Aujourd’hui, Action logement et les bailleurs sociaux sont les acteurs majeurs de la politique publique et sociale du logement. Pour preuve, leurs contributions s’élèvent à 1 milliard d’euros, alors que celle de l’État n’est que de 250 millions d’euros pour l’aide à la pierre. Et la part de l’État se concentre depuis de nombreuses années sur la mise en œuvre de niches fiscales dont vous avez d’ailleurs annoncé la prolongation. Est-ce cela l’urgence ? Est-ce cela la priorité aujourd’hui, madame la ministre ?

Dans le cadre de la réforme, les organisations syndicales demandent la mise en œuvre d’un réel paritarisme, d’une démocratie sociale permettant un véritable pouvoir d’intervention dans les territoires et la gouvernance des ESH. Elles demandent également un véritable statut de l’administrateur, afin de permettre aux futurs mandatés d’assumer pleinement leurs missions. Allez-vous les entendre ?

Les ordonnances prises devront tenir compte de ces exigences, ainsi que de celle d’une présence territoriale forte, en lien étroit avec les élus locaux.
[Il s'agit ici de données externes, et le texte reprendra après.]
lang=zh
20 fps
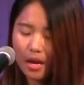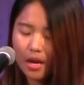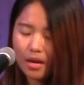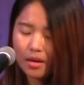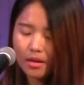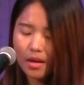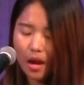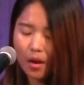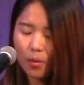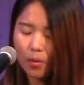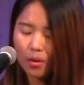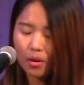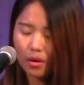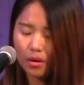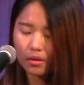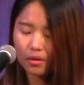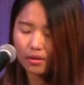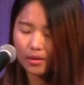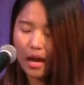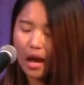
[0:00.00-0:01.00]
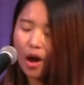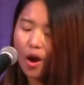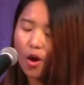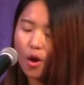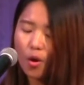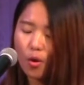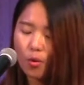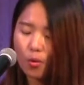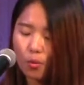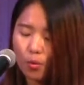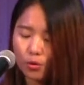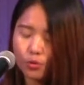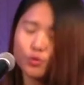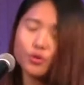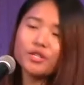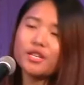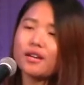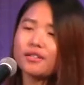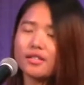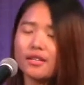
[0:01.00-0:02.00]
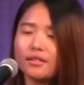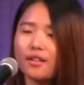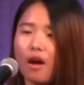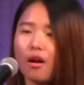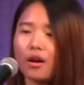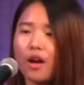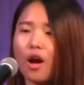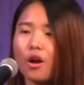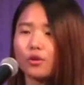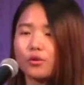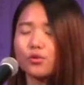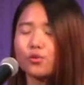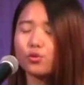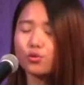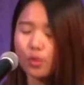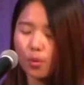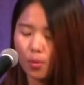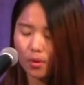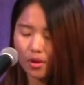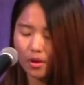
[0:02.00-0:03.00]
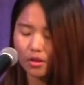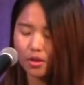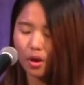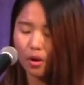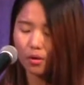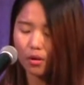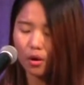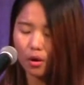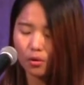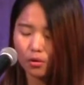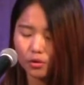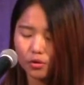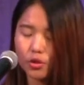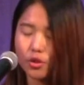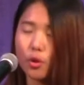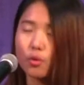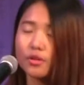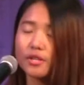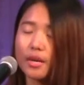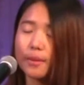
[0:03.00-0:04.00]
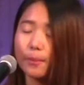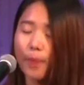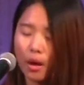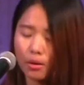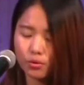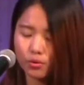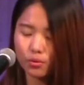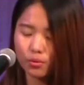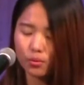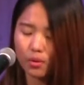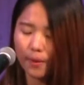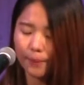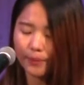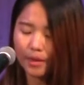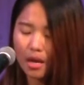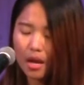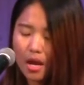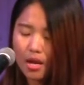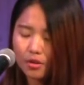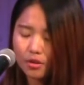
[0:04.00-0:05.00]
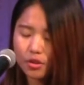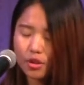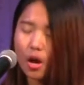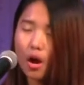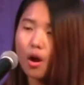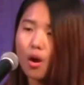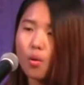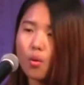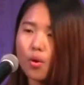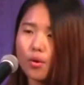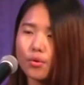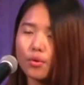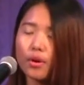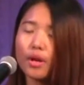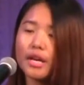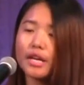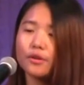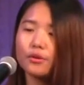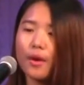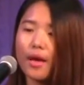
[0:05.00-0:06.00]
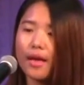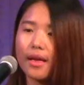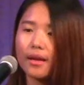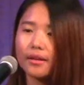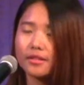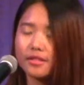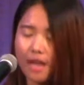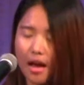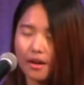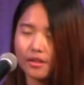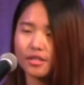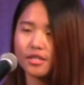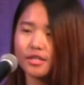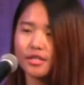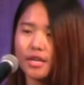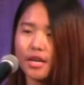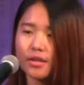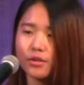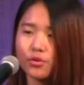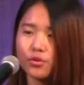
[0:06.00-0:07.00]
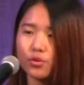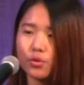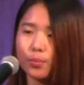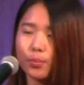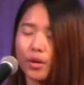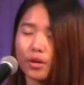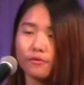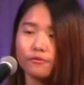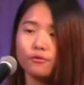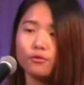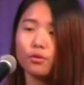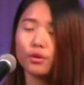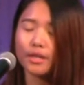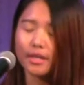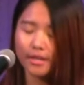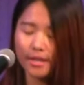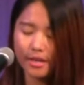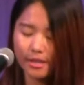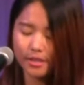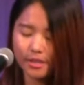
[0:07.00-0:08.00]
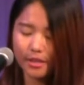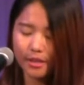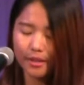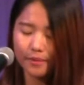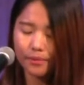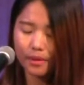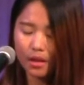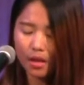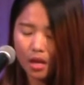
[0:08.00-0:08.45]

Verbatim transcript: 让我然后我去向神祷告，诉说我的丑陋，求神帮助我。之后，我用了一段长时间去平复我的内心，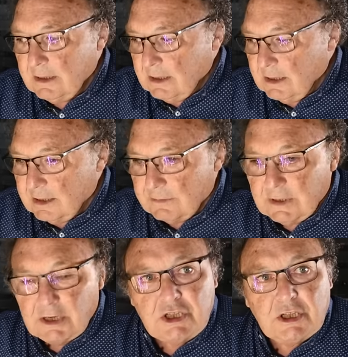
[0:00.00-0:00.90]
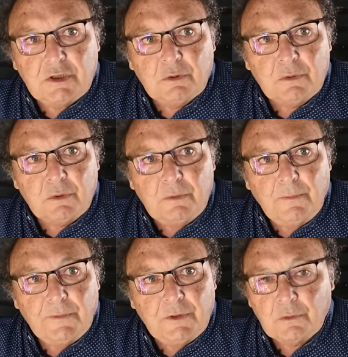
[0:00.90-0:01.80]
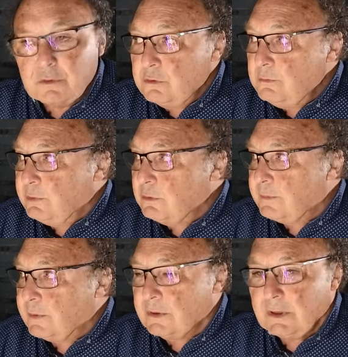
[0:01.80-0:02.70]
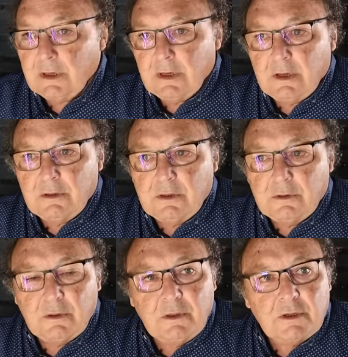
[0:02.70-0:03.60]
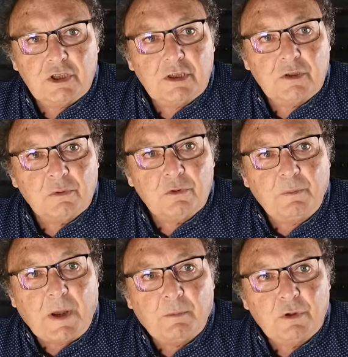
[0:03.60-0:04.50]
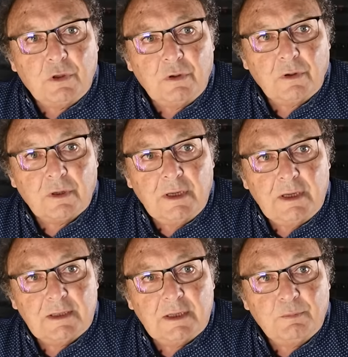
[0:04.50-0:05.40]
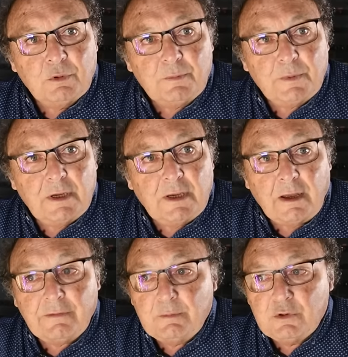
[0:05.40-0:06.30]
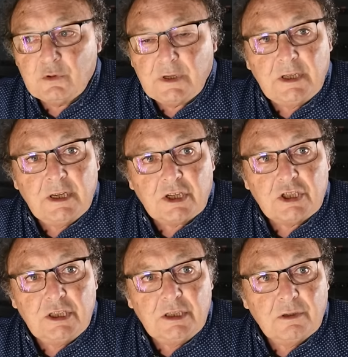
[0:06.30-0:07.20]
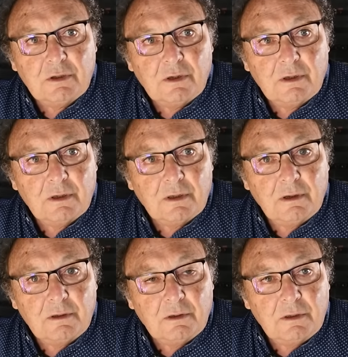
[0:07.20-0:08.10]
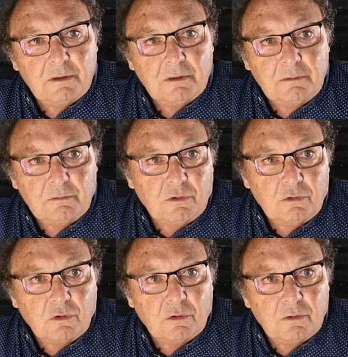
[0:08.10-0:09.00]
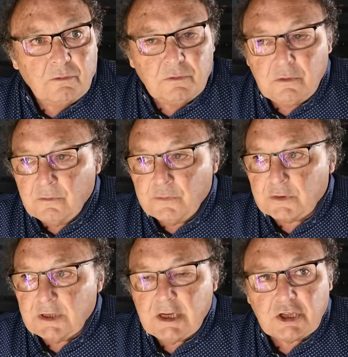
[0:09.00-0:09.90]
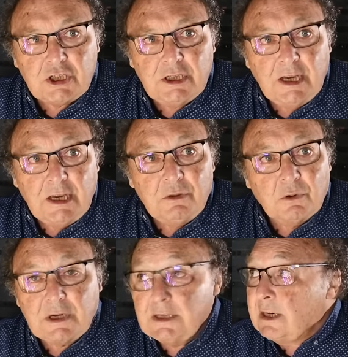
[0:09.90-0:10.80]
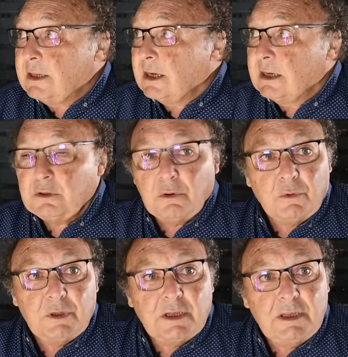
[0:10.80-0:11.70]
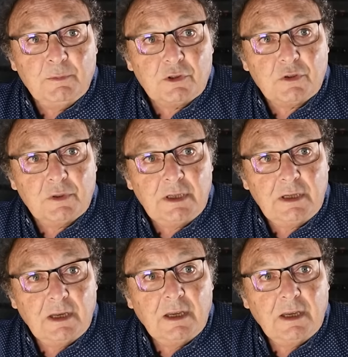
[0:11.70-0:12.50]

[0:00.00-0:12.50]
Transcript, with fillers: il y avait l'injection d'eau, donc une pompe d'injection d'eau par moteur, ces pompes avaient besoin d'énergie, euh, d'une forte énergie, donc les alternateurs ont été dimensionnés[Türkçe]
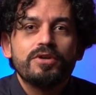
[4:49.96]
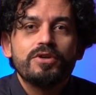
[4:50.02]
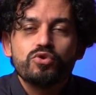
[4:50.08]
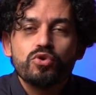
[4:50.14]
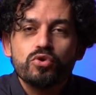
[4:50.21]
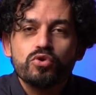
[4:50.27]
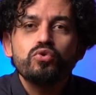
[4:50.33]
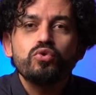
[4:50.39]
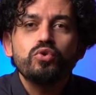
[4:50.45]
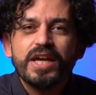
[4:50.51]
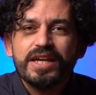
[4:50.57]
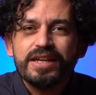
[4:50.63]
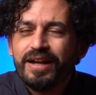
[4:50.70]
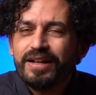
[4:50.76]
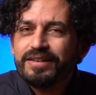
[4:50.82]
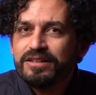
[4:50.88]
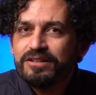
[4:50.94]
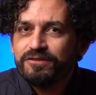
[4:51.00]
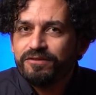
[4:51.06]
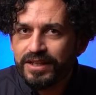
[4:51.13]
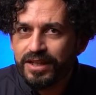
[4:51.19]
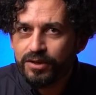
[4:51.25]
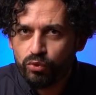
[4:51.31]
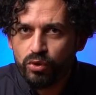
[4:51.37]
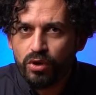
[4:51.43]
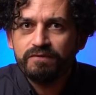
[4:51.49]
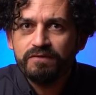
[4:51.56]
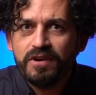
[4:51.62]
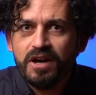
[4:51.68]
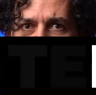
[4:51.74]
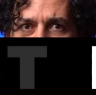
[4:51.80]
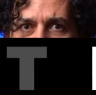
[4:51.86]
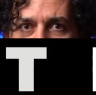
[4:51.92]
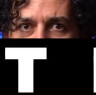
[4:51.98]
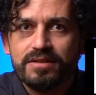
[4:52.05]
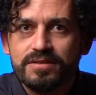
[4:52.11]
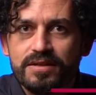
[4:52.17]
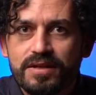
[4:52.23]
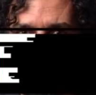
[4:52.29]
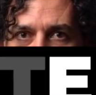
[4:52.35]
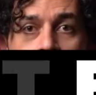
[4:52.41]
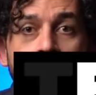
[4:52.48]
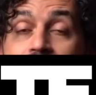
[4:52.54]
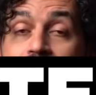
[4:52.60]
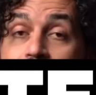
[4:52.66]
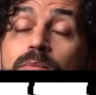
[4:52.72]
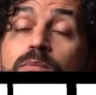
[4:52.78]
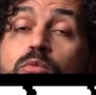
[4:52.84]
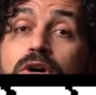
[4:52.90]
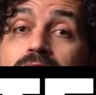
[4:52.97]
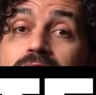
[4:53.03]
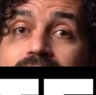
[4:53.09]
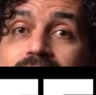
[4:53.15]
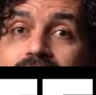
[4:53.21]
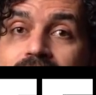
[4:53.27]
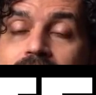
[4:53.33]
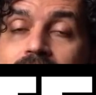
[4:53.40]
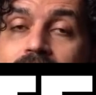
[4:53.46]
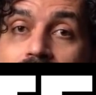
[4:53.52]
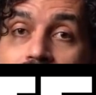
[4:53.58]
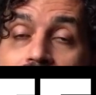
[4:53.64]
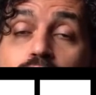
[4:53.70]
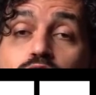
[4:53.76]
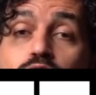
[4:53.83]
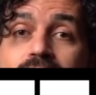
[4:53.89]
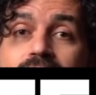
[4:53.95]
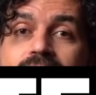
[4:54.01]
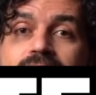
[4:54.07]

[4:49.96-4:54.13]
sözünü geri aldığını falan duyan var mı aranızda? Tabi bu arada Erdoğan'a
Vous l’avez compris, à nos yeux, ce projet de loi n’apporte pas les outils pour répondre à la crise du logement. Pis, le recours aux ordonnances et la centralisation excessive de la collecte, du financement et de la construction privent le Parlement de son pouvoir législatif et détournent Action logement de sa mission au service des salariés et des territoires. Sincèrement, nous ne pourrons pas voter ce texte, car nous ne croyons pas à son efficacité.